On Sun, 18 Feb 2018, Sven Schreiber wrote:
Am 17.02.2018 um 19:26 schrieb Sven Schreiber:
> Instead I'd suggest to go back to numpy's savetxt, because it offers gzip
> compression "for free", whenever a 'gz' extension is given.
>
> Does that sound like a good idea? I could send a concrete proposal for
> gretl_export -- but not for the imminent release.
Here's a new function version for gretl_io.py:
<python>
def gretl_export(X, fname, autodot=1):
from numpy import asmatrix, savetxt
M = asmatrix(X)
r, c = M.shape
if autodot:
fname = gretl_dotdir + fname
ghead = repr(r) + '\t' + repr(c)
savetxt(fname, M, header=ghead, comments='')
</python>
Because of the standard savetxt behavior, if the filename ends with "gz" it
will be automatically compressed. I tested that this works OK together with
gretl's mread() function.
Numpy.savetxt has been in numpy in the necessary form with the comments and
header options since numpy v1.7 (released in 2013).

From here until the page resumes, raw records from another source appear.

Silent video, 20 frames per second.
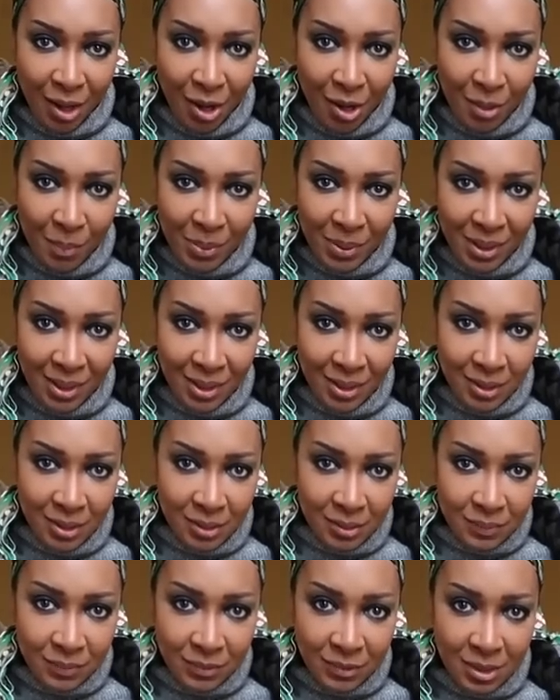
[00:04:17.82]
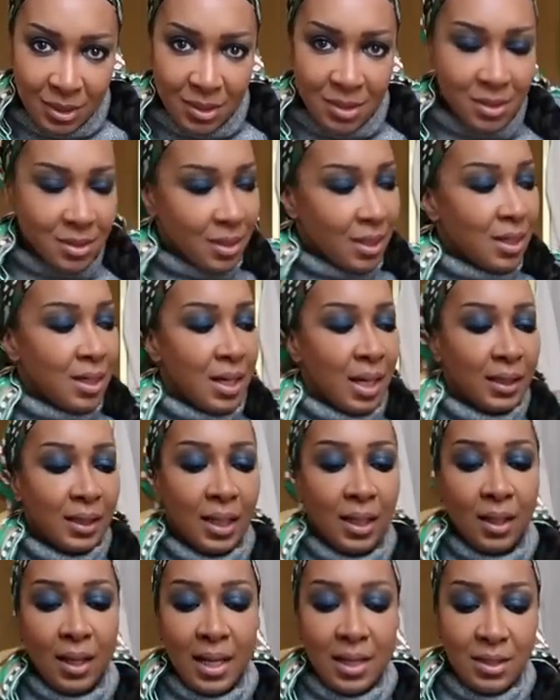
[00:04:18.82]
up. See, and I
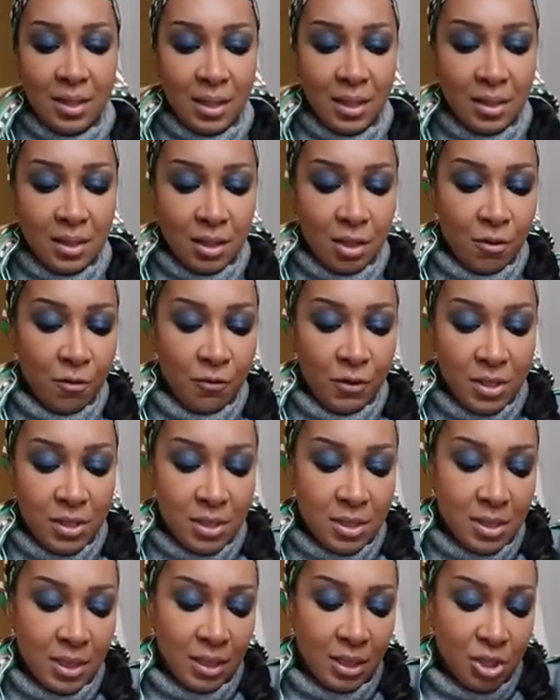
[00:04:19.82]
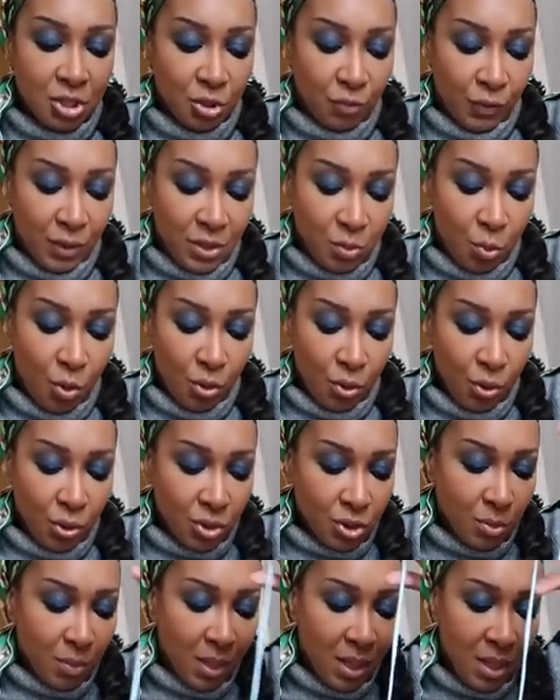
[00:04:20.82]
like that the versatility of it is what got
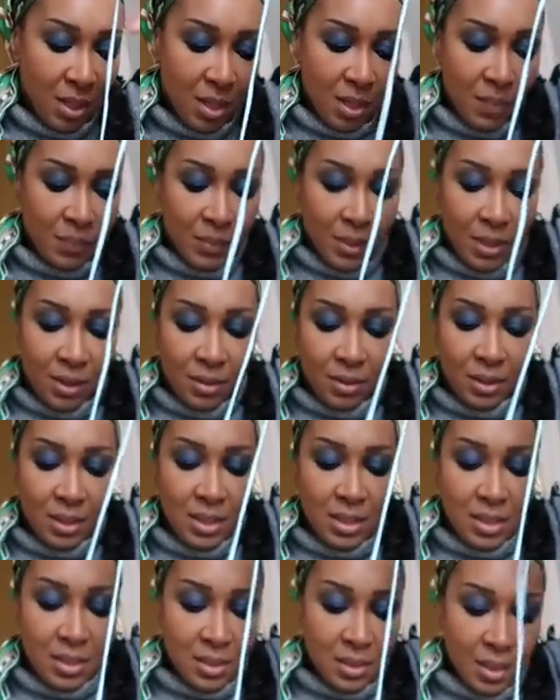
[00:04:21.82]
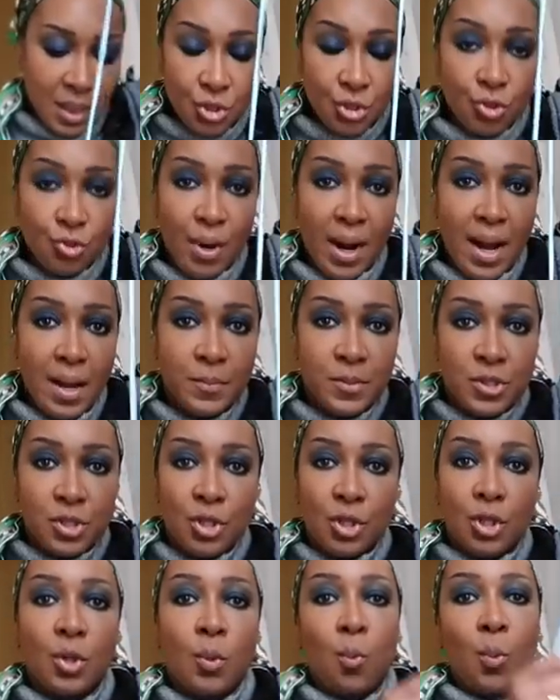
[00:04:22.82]
to me. These straps,
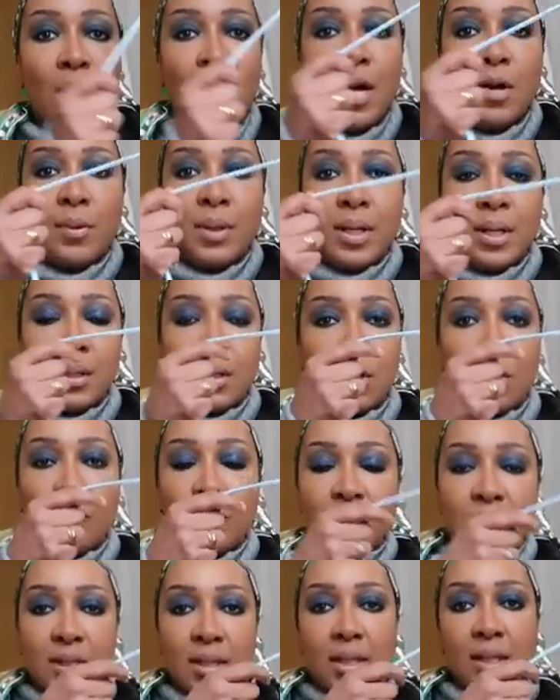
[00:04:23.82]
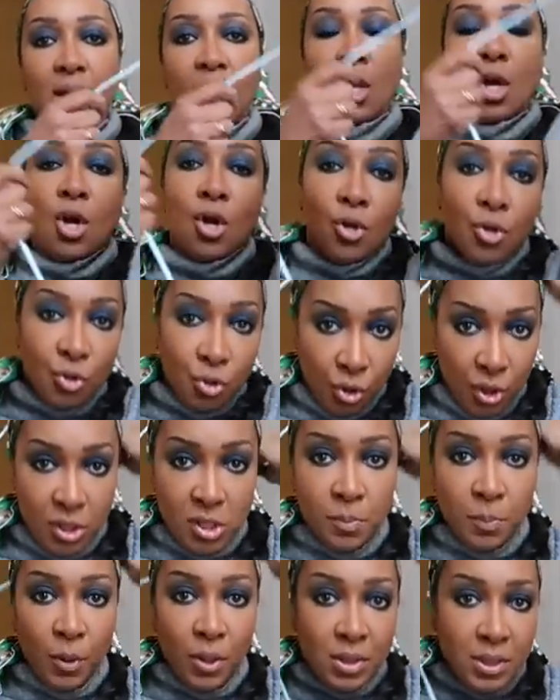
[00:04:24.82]
you can wear it obviously
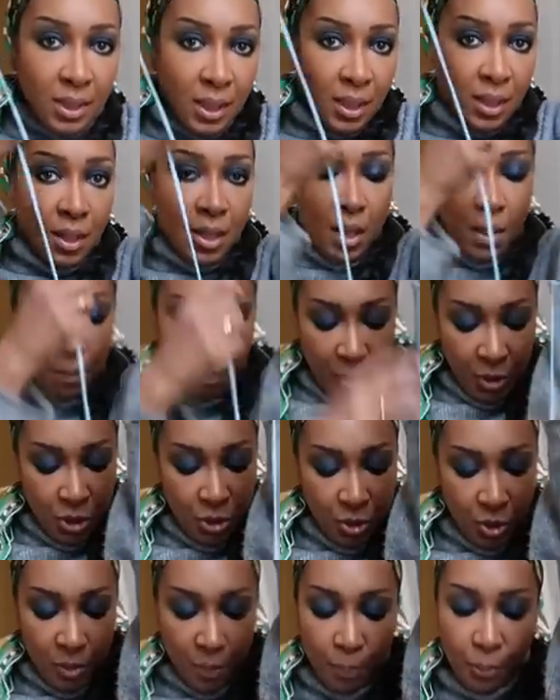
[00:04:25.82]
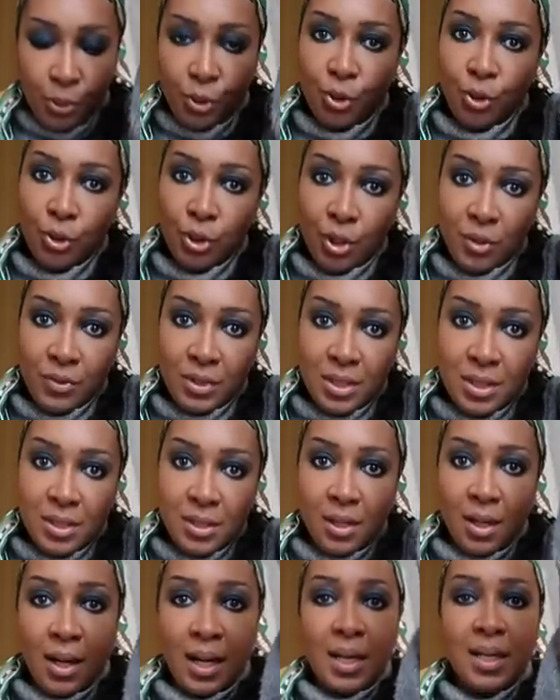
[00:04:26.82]
crossbody, but you can pull on these
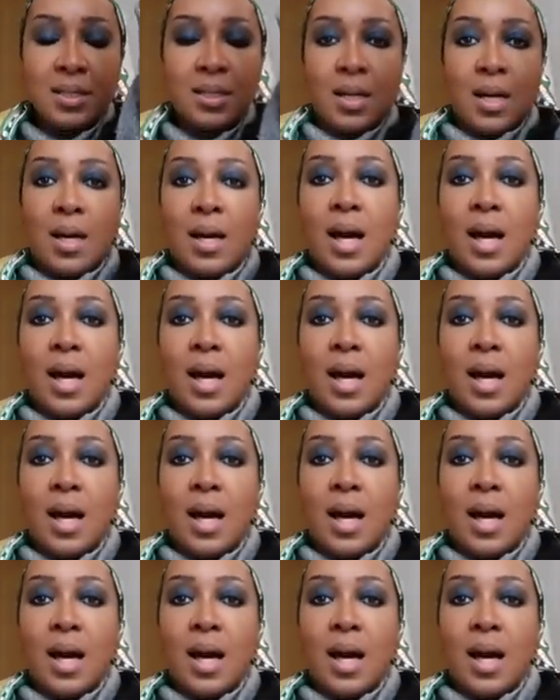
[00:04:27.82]
sides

Thanks, Sven. That's now in my working copy and I'll push it to SF as
soon as their git access is working again.
One point to note is that although using the gzip facility will save
on disk space, it will slow down the data transfer. In an effort to
speed it up I've also implemented support for binary-format matrices.

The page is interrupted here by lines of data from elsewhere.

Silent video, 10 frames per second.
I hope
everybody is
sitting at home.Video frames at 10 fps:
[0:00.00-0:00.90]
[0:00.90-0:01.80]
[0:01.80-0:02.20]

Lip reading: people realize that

This kicks in if you give a matrix file the ".bin" suffix. I show
below a sample script and output -- though I'm afraid you'll have to
wat to test this till SF is back up.
<hansl>
set verbose off
matrix m = mnormal(1000, 500)
set stopwatch
mwrite(m, "m.mat", 1)
foreign language=python
import numpy as np
m = gretl_loadmat('m.mat', 1)
gretl_export(np.asmatrix(m), 'py.mat')
end foreign
py_m = mread("py.mat", 1)
printf "plain text round-trip: %gs\n", $stopwatch
printf "max diff = %g\n", maxr(maxc(abs(m - py_m)))
set stopwatch
mwrite(m, "m.mat.gz", 1)
foreign language=python
import numpy as np
m = gretl_loadmat('m.mat.gz', 1)
gretl_export(np.asmatrix(m), 'py.mat.gz')
end foreign
py_m = mread("py.mat.gz", 1)
printf "gzipped text round-trip: %gs\n", $stopwatch
printf "max diff = %g\n", maxr(maxc(abs(m - py_m)))
set stopwatch
mwrite(m, "m.bin", 1)
foreign language=python
import numpy as np
m = gretl_loadmat('m.bin', 1)
gretl_export(np.asmatrix(m), 'pymat.bin')
end foreign
py_m = mread("pymat.bin", 1)
printf "binary round-trip: %gs\n", $stopwatch
printf "max diff = %g\n", maxr(maxc(abs(m - py_m)))
</hansl>
This gives me:
plain text round-trip: 1.15049s
max diff = 0
gzipped text round-trip: 3.52079s
max diff = 0
binary round-trip: 0.16587s
max diff = 0
Allin